WHAT IS REQUIRED.
Could you please repeat the entries below word for word, with the images left out?

AVAILABLE DATA.
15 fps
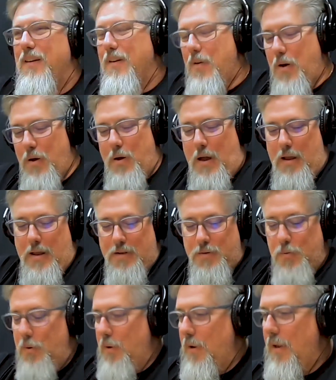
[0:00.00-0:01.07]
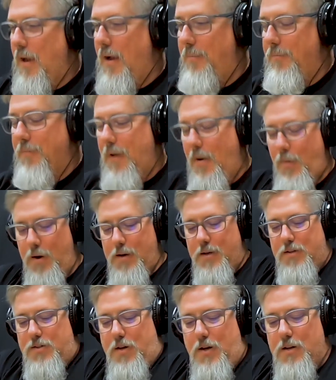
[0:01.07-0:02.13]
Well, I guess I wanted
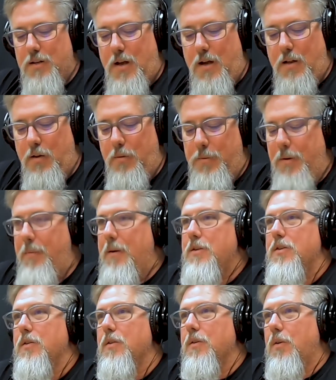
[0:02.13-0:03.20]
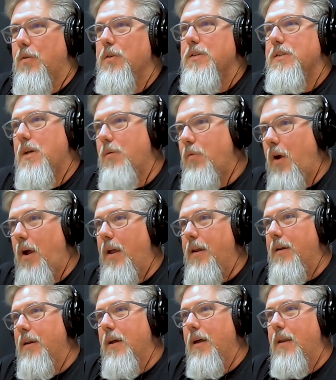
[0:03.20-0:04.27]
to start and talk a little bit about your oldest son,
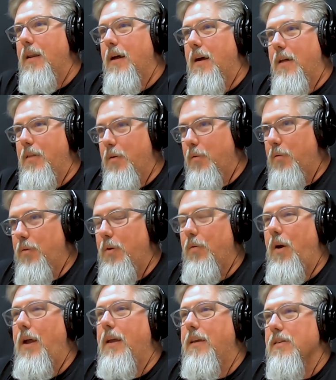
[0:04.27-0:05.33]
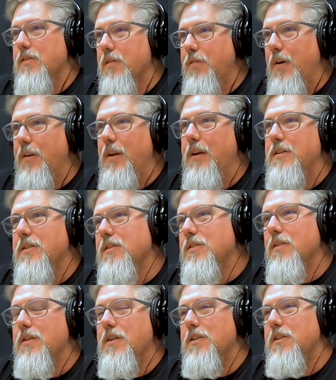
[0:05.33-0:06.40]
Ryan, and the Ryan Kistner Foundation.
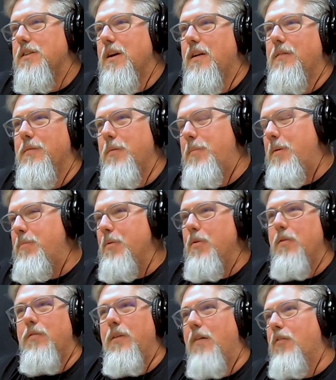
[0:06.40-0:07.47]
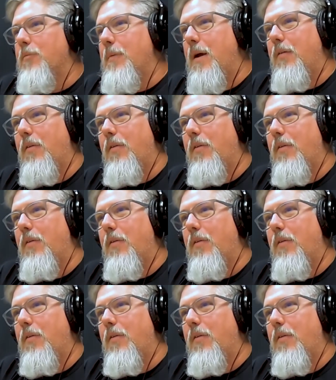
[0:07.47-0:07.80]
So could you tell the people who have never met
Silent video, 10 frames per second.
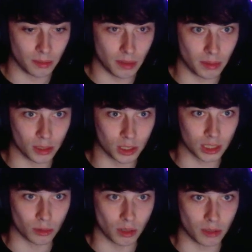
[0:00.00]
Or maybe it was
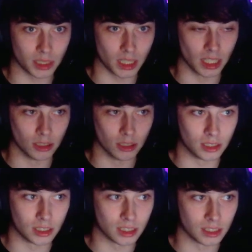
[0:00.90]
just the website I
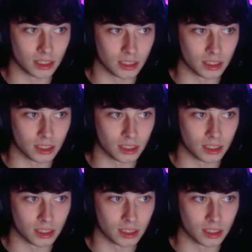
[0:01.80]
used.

RESPONSE TO THIS EXERCISE.
15 fps
[0:00.00-0:01.07]
[0:01.07-0:02.13]
Well, I guess I wanted
[0:02.13-0:03.20]
[0:03.20-0:04.27]
to start and talk a little bit about your oldest son,
[0:04.27-0:05.33]
[0:05.33-0:06.40]
Ryan, and the Ryan Kistner Foundation.
[0:06.40-0:07.47]
[0:07.47-0:07.80]
So could you tell the people who have never met
Silent video, 10 frames per second.
[0:00.00]
Or maybe it was
[0:00.90]
just the website I
[0:01.80]
used.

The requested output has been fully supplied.